§ **WHAT THE EXERCISE ASKS**
Output the data verbatim, minus the images.
[RECORDS FOR THIS TASK]
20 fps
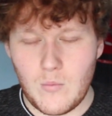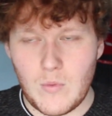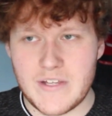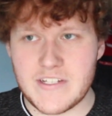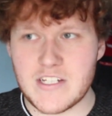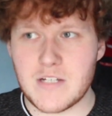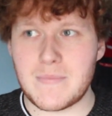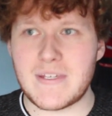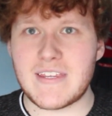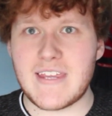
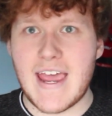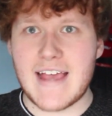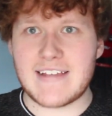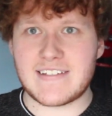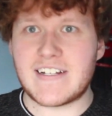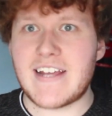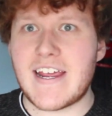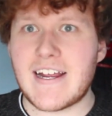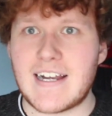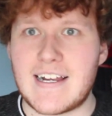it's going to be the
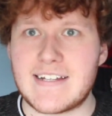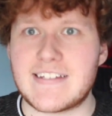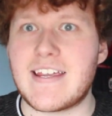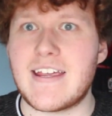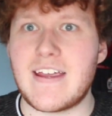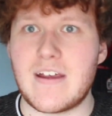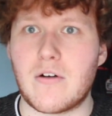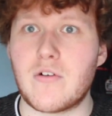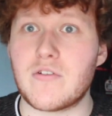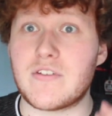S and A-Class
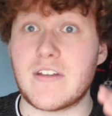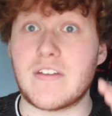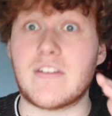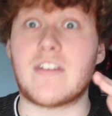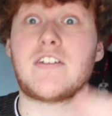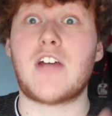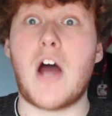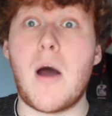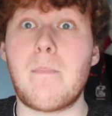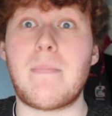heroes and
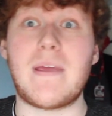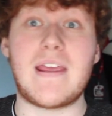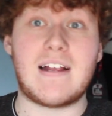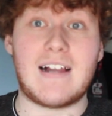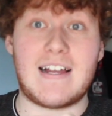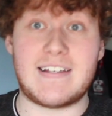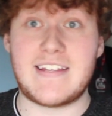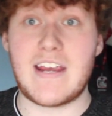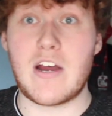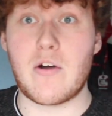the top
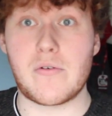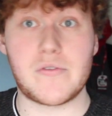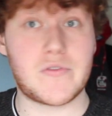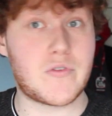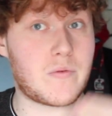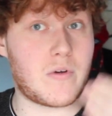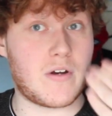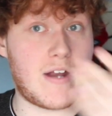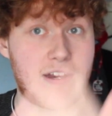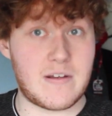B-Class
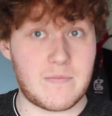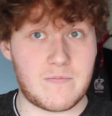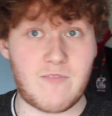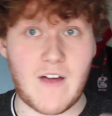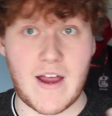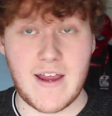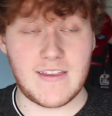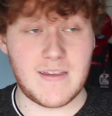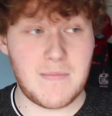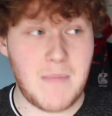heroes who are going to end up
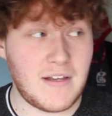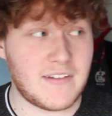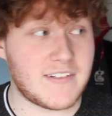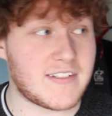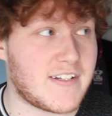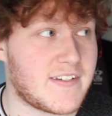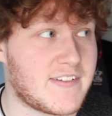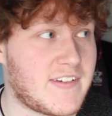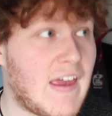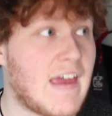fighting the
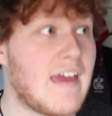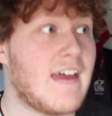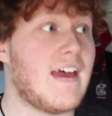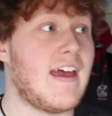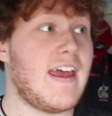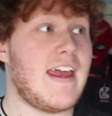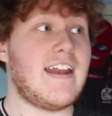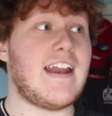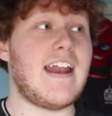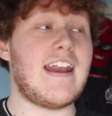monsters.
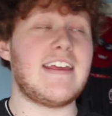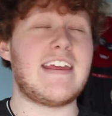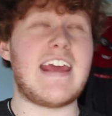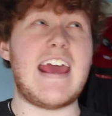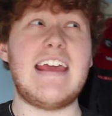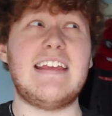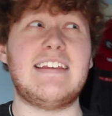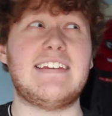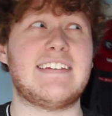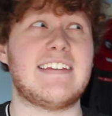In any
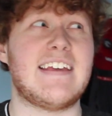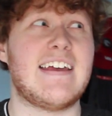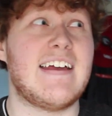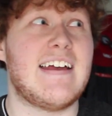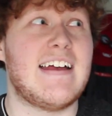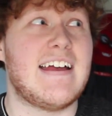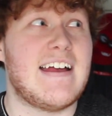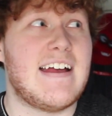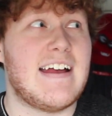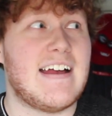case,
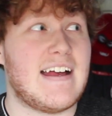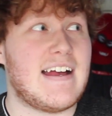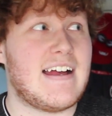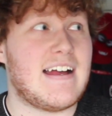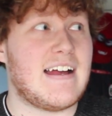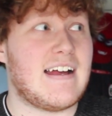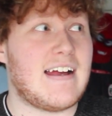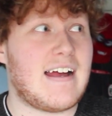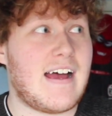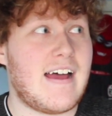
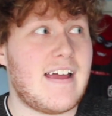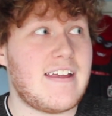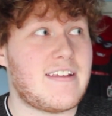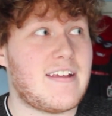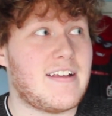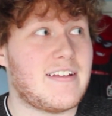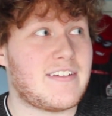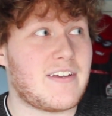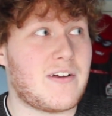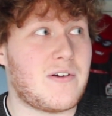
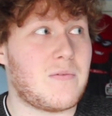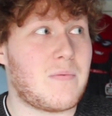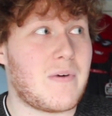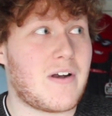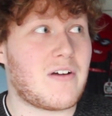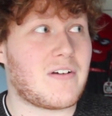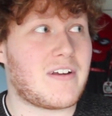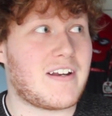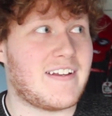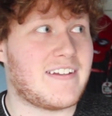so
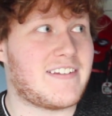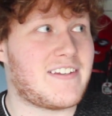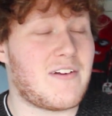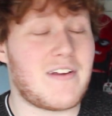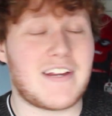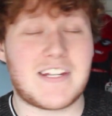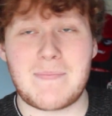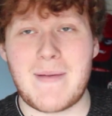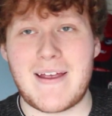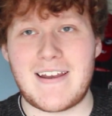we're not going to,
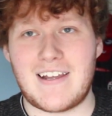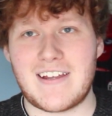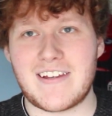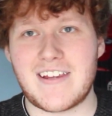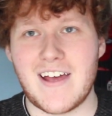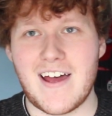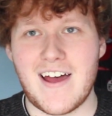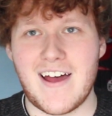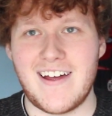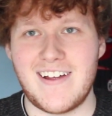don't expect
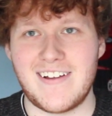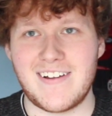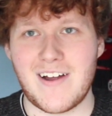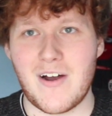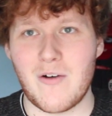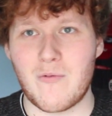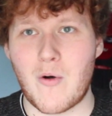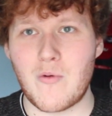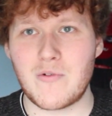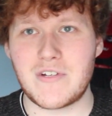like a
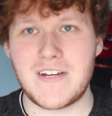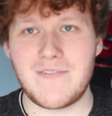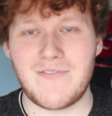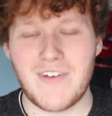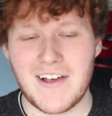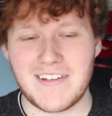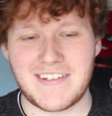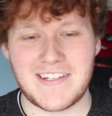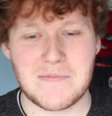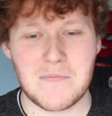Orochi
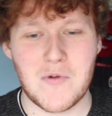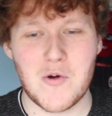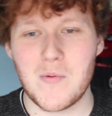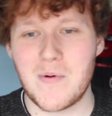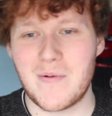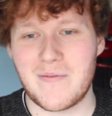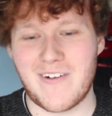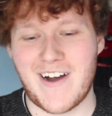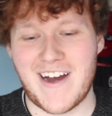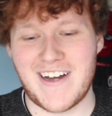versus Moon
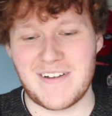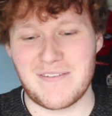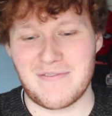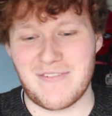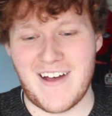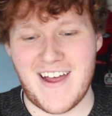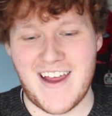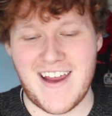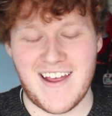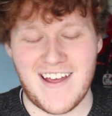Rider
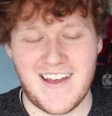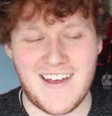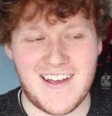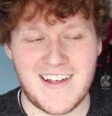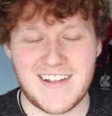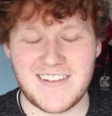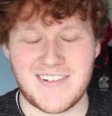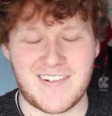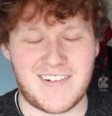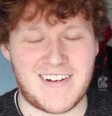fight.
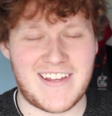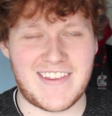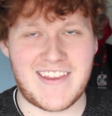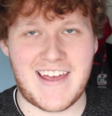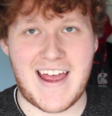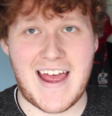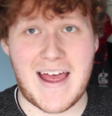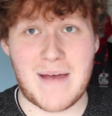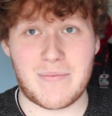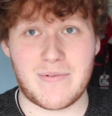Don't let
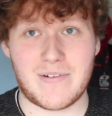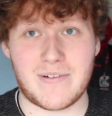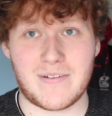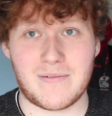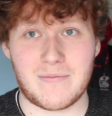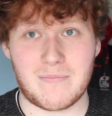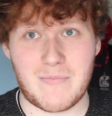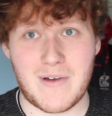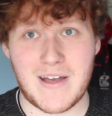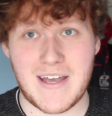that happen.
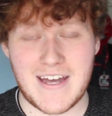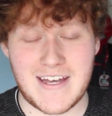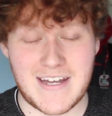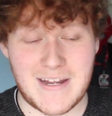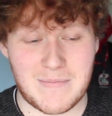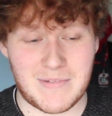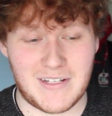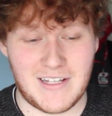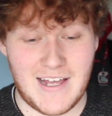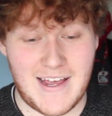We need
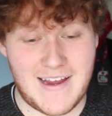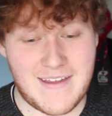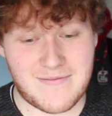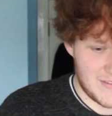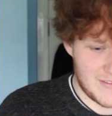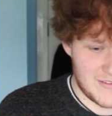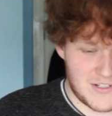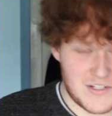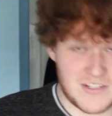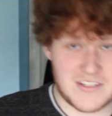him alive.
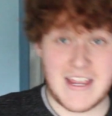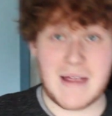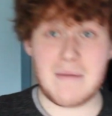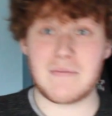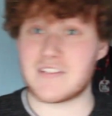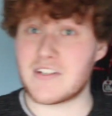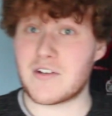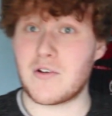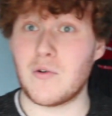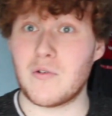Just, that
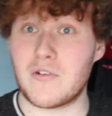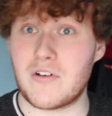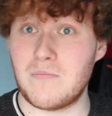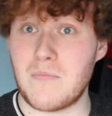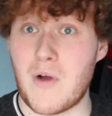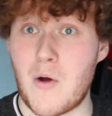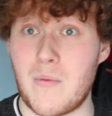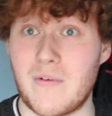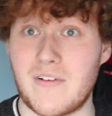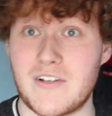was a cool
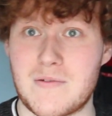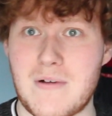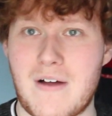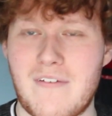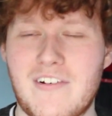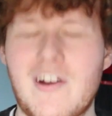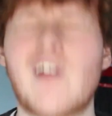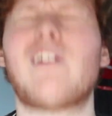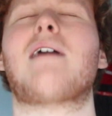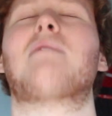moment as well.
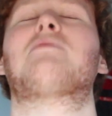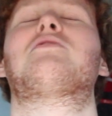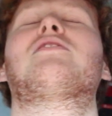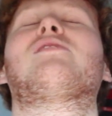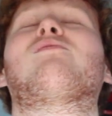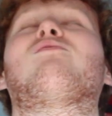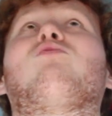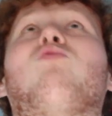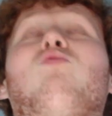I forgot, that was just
[/RECORDS FOR THIS TASK]
§ **EXERCISE OUTPUT**
20 fps
it's going to be the
S and A-Class
heroes and
the top
B-Class
heroes who are going to end up
fighting the
monsters.
In any
case,
so
we're not going to,
don't expect
like a
Orochi
versus Moon
Rider
fight.
Don't let
that happen.
We need
him alive.
Just, that
was a cool
moment as well.
I forgot, that was just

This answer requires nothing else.